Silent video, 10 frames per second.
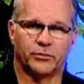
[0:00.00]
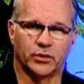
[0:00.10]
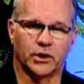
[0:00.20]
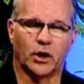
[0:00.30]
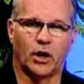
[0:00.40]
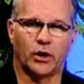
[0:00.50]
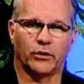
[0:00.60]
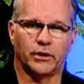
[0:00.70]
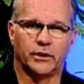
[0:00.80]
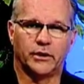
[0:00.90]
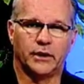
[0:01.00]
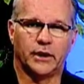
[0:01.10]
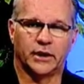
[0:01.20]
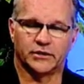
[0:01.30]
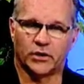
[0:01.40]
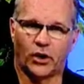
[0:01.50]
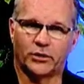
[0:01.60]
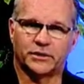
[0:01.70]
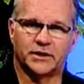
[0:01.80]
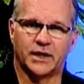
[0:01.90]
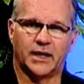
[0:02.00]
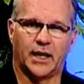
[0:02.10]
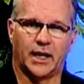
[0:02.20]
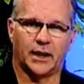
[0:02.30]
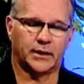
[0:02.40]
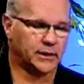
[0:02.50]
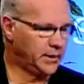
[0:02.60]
pretty hard, and as hard as they can.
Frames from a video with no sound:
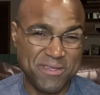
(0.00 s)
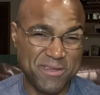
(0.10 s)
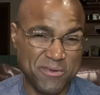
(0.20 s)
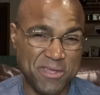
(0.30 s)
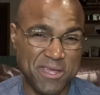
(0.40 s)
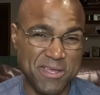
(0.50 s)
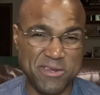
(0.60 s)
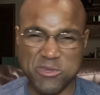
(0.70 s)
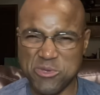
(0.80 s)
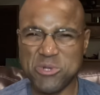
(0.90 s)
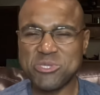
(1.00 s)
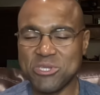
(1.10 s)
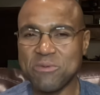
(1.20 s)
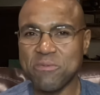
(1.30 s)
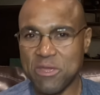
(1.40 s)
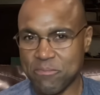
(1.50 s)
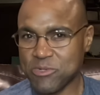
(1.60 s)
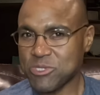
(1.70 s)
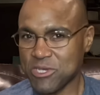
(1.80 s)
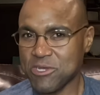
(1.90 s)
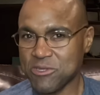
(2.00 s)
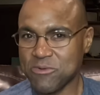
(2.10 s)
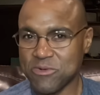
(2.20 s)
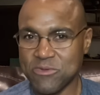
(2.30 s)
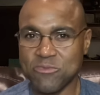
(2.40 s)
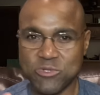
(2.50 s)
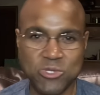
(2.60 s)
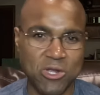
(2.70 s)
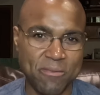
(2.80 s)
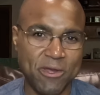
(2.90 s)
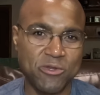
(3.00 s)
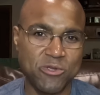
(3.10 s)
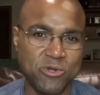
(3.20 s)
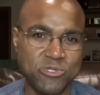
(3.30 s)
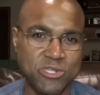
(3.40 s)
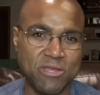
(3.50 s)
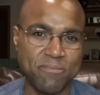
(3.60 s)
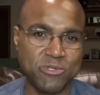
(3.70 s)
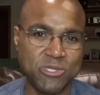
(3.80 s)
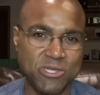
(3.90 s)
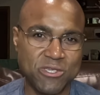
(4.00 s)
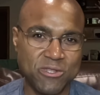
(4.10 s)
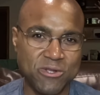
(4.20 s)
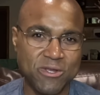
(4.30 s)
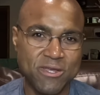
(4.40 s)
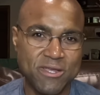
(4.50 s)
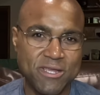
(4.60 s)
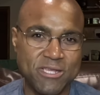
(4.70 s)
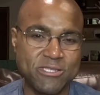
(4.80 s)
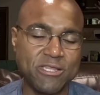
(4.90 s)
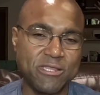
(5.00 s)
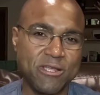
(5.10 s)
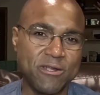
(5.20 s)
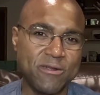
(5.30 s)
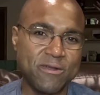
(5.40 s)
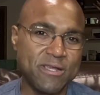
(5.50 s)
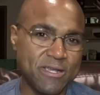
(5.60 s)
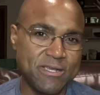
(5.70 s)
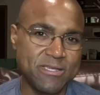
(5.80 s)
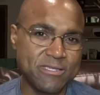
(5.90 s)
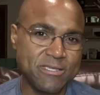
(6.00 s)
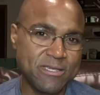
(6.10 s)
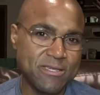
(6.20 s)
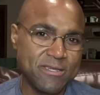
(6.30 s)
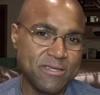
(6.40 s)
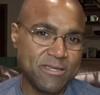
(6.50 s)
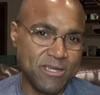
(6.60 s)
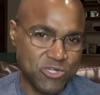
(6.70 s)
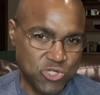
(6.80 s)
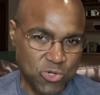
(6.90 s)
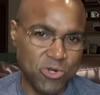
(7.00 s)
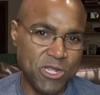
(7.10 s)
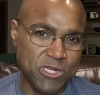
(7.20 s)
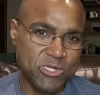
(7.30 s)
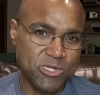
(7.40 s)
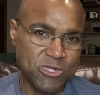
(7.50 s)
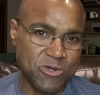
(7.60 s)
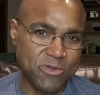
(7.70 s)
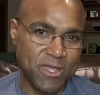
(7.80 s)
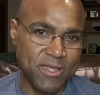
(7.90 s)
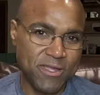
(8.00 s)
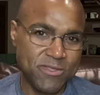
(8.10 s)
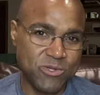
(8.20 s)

okay, in New York City in particular, we'll talk about New York City in particular, is that there is a shortage, okay?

◇ ◇ ◇

Copy all the entries above exactly as they stand, except for the pictures.

Output of the exercise:
Silent video, 10 frames per second.
[0:00.00]
[0:00.10]
[0:00.20]
[0:00.30]
[0:00.40]
[0:00.50]
[0:00.60]
[0:00.70]
[0:00.80]
[0:00.90]
[0:01.00]
[0:01.10]
[0:01.20]
[0:01.30]
[0:01.40]
[0:01.50]
[0:01.60]
[0:01.70]
[0:01.80]
[0:01.90]
[0:02.00]
[0:02.10]
[0:02.20]
[0:02.30]
[0:02.40]
[0:02.50]
[0:02.60]
pretty hard, and as hard as they can.
Frames from a video with no sound:
(0.00 s)
(0.10 s)
(0.20 s)
(0.30 s)
(0.40 s)
(0.50 s)
(0.60 s)
(0.70 s)
(0.80 s)
(0.90 s)
(1.00 s)
(1.10 s)
(1.20 s)
(1.30 s)
(1.40 s)
(1.50 s)
(1.60 s)
(1.70 s)
(1.80 s)
(1.90 s)
(2.00 s)
(2.10 s)
(2.20 s)
(2.30 s)
(2.40 s)
(2.50 s)
(2.60 s)
(2.70 s)
(2.80 s)
(2.90 s)
(3.00 s)
(3.10 s)
(3.20 s)
(3.30 s)
(3.40 s)
(3.50 s)
(3.60 s)
(3.70 s)
(3.80 s)
(3.90 s)
(4.00 s)
(4.10 s)
(4.20 s)
(4.30 s)
(4.40 s)
(4.50 s)
(4.60 s)
(4.70 s)
(4.80 s)
(4.90 s)
(5.00 s)
(5.10 s)
(5.20 s)
(5.30 s)
(5.40 s)
(5.50 s)
(5.60 s)
(5.70 s)
(5.80 s)
(5.90 s)
(6.00 s)
(6.10 s)
(6.20 s)
(6.30 s)
(6.40 s)
(6.50 s)
(6.60 s)
(6.70 s)
(6.80 s)
(6.90 s)
(7.00 s)
(7.10 s)
(7.20 s)
(7.30 s)
(7.40 s)
(7.50 s)
(7.60 s)
(7.70 s)
(7.80 s)
(7.90 s)
(8.00 s)
(8.10 s)
(8.20 s)

okay, in New York City in particular, we'll talk about New York City in particular, is that there is a shortage, okay?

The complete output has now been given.